The Lutheran in me is always uneasy with the term "mystic". In the history of the Reformation one of the most problematic issues that showed up was the false teaching of Enthusiasm. The strongest form of Enthusiasm I can think of was that of
Thomas Müntzer.
And it is this dichotomy, the external word vs the internal experience that is of serious consideration and consequence.
To rely on the internal experience rather than the external word turns the Christian away from God's objective means of grace, away from God's objective Self-Disclosure to us in time and history and in the here and now of the Church through Word and Sacrament is, fundamentally, to turn away from God as God Himself would be known and toward self-made religions and spiritualities. It is, at its heart,
the distinction between true worship and idolatry.

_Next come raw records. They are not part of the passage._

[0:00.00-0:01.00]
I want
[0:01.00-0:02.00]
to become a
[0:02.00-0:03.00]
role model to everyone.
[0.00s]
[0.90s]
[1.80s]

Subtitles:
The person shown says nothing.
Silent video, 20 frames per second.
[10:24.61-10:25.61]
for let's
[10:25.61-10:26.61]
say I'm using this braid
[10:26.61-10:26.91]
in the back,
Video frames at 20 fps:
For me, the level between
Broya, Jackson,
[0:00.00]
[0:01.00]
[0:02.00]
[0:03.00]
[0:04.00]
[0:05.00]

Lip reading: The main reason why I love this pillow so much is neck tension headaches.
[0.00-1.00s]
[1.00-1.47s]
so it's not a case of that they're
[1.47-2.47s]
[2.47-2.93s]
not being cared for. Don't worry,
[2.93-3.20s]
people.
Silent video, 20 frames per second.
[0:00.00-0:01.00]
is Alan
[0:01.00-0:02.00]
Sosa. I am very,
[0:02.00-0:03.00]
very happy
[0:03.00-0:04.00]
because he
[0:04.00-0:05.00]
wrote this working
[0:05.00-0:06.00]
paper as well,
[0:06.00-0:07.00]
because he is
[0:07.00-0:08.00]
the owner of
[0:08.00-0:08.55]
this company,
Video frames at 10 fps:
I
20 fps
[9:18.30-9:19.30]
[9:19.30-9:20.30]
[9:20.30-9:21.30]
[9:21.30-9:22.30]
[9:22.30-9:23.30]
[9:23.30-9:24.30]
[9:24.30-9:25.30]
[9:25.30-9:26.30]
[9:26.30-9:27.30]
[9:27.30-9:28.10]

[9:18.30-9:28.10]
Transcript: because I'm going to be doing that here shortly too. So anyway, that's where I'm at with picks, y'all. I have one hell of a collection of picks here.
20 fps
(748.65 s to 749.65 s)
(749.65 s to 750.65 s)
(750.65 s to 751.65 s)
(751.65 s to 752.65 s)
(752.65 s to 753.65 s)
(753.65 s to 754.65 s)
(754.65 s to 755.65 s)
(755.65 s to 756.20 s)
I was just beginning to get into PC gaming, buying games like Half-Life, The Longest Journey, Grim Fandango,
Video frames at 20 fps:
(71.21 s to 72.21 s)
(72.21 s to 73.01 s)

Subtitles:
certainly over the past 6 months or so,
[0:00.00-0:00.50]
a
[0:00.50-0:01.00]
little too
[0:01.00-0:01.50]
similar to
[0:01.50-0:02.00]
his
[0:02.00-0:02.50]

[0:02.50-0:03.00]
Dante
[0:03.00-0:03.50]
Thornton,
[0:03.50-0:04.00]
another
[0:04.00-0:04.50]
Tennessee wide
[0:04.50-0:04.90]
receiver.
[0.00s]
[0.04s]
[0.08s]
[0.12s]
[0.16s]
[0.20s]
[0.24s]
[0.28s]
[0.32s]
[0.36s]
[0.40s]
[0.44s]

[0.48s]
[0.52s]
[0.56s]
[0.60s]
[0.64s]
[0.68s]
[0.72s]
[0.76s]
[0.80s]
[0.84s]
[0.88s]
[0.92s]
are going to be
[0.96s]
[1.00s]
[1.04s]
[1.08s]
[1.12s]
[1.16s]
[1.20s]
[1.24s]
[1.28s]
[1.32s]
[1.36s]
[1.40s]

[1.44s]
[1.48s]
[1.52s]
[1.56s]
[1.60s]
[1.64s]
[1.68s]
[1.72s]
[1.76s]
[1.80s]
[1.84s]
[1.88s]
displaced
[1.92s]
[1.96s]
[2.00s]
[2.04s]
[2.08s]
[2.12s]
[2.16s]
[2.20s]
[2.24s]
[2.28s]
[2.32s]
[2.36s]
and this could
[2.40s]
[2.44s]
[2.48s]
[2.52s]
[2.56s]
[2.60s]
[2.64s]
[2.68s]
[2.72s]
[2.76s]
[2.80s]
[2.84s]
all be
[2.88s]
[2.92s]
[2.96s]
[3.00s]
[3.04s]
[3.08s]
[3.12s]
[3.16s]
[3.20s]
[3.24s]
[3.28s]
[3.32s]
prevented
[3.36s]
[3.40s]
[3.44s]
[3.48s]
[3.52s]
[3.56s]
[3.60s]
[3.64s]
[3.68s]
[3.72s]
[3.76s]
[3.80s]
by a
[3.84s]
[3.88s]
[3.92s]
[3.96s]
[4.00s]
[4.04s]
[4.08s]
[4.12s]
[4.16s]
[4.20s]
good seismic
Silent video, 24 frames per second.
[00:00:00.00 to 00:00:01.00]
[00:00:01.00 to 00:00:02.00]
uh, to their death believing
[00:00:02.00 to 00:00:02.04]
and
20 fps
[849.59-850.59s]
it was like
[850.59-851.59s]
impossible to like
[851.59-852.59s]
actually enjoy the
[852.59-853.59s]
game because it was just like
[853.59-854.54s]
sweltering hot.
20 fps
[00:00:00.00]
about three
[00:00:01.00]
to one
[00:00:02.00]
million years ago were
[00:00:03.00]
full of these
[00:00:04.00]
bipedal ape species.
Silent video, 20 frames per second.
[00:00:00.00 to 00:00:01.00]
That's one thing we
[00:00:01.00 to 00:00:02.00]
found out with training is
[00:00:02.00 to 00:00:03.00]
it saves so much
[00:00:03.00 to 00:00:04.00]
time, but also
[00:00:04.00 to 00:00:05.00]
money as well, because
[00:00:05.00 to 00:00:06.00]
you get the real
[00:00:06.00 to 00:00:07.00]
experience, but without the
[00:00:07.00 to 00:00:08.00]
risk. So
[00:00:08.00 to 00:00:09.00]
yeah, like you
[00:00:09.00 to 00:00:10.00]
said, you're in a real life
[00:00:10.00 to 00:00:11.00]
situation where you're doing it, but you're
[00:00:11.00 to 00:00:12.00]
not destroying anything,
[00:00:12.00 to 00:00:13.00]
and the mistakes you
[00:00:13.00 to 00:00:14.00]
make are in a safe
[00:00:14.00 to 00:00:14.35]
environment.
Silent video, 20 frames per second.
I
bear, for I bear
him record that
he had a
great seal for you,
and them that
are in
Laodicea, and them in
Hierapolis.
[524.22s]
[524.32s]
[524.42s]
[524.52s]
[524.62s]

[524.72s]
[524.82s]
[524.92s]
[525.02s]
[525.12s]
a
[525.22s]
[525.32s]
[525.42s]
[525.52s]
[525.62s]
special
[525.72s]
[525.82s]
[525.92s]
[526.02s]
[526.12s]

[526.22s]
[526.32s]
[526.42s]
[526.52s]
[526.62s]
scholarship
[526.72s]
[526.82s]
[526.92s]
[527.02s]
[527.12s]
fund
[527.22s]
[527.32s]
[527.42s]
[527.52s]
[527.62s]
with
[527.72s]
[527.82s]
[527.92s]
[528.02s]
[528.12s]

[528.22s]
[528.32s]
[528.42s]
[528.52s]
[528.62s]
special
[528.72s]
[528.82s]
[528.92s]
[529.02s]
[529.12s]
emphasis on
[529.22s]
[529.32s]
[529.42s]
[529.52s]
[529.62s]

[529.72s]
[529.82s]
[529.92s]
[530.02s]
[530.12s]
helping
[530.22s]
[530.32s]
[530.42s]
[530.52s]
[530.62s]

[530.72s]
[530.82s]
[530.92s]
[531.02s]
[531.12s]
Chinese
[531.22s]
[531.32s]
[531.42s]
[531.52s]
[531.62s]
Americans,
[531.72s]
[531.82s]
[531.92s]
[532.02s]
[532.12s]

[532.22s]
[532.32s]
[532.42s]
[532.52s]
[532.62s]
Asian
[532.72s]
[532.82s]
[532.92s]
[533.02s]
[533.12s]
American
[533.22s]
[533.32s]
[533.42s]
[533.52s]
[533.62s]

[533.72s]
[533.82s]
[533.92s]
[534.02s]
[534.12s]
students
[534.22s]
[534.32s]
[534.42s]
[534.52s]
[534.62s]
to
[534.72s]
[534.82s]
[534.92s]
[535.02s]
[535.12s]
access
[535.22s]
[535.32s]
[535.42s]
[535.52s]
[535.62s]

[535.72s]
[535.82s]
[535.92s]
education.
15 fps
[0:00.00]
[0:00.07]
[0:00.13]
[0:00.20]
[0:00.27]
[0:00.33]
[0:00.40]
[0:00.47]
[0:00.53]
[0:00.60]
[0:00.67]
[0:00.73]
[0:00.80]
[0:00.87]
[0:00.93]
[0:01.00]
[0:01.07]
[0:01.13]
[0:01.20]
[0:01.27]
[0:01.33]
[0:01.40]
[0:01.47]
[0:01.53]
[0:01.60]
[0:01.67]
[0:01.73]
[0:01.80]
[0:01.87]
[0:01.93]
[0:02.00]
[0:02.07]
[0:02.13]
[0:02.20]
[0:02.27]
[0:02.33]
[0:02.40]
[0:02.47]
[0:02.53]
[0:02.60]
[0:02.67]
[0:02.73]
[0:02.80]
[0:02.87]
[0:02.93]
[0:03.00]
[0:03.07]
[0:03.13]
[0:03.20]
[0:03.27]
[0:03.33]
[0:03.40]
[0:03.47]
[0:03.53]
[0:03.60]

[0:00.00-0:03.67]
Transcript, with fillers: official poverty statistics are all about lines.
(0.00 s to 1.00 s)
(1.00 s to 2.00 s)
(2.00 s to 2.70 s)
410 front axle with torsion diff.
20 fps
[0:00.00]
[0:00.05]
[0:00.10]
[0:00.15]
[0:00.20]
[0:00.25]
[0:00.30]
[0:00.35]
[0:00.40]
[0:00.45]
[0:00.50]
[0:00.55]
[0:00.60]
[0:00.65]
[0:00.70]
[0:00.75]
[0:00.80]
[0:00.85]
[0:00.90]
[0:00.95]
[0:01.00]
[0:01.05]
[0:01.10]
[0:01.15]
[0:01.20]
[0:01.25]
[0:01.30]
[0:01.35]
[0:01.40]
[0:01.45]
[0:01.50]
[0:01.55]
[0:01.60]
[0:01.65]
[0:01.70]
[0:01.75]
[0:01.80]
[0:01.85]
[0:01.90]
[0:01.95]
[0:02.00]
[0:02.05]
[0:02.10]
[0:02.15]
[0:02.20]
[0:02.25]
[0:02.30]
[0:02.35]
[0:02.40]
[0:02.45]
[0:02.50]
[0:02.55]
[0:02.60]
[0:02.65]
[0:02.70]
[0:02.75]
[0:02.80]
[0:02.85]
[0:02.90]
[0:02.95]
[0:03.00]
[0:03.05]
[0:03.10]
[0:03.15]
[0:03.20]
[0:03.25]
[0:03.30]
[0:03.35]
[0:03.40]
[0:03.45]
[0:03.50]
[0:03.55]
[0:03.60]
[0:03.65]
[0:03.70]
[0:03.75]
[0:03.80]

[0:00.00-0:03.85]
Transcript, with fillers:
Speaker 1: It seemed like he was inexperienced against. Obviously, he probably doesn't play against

A mysticism that is internalized as direct experience of the Spirit--aka Enthusiasm--is, from a Lutheran POV, diabolical.
Literally. This isn't to deny internal dimensions of the Christian life. But proper Christian "mysticality" is external, God's Mysteries, namely Word and Sacrament. Mystery as in God
Revelatus, not something secret whereby man tries to know God in His Hiddenness (God
Absconditus). The heart of the Christian faith is God-Revealed, not God-Hidden. God revealed in the Person and work of Jesus Christ our Lord, and His plan of redemption, His revealed counsel and will unveiled in Jesus, the Good News of His love for us through Christ who gave His life for us, and through whom we have mystical union with God as grace plainly seen and given.
The Christian life is something given from outside of ourselves, publicly, visibly, tangibly, externally; not in something to be discovered from within. It is a life that comes extra nos, from outside of ourselves, by grace; this faith we receive is a gift from God in which the Christian can confidently believe in what God has said and done. That is the Mystery of Christian life--life from God, given from God,
Grace.
So much of what is contrived as "mystical", at least in the present times, is an esoteric, internalized, even occult spirituality--of finding the divine from within, of meeting God within myself--that to know myself is to know God. But I am not where God is found, I am the antithesis of God because of my sin, in my mortality, in the total estrangement of myself by my passions from God and thus my need of grace to reconcile me to God, and give me what I have not: Life.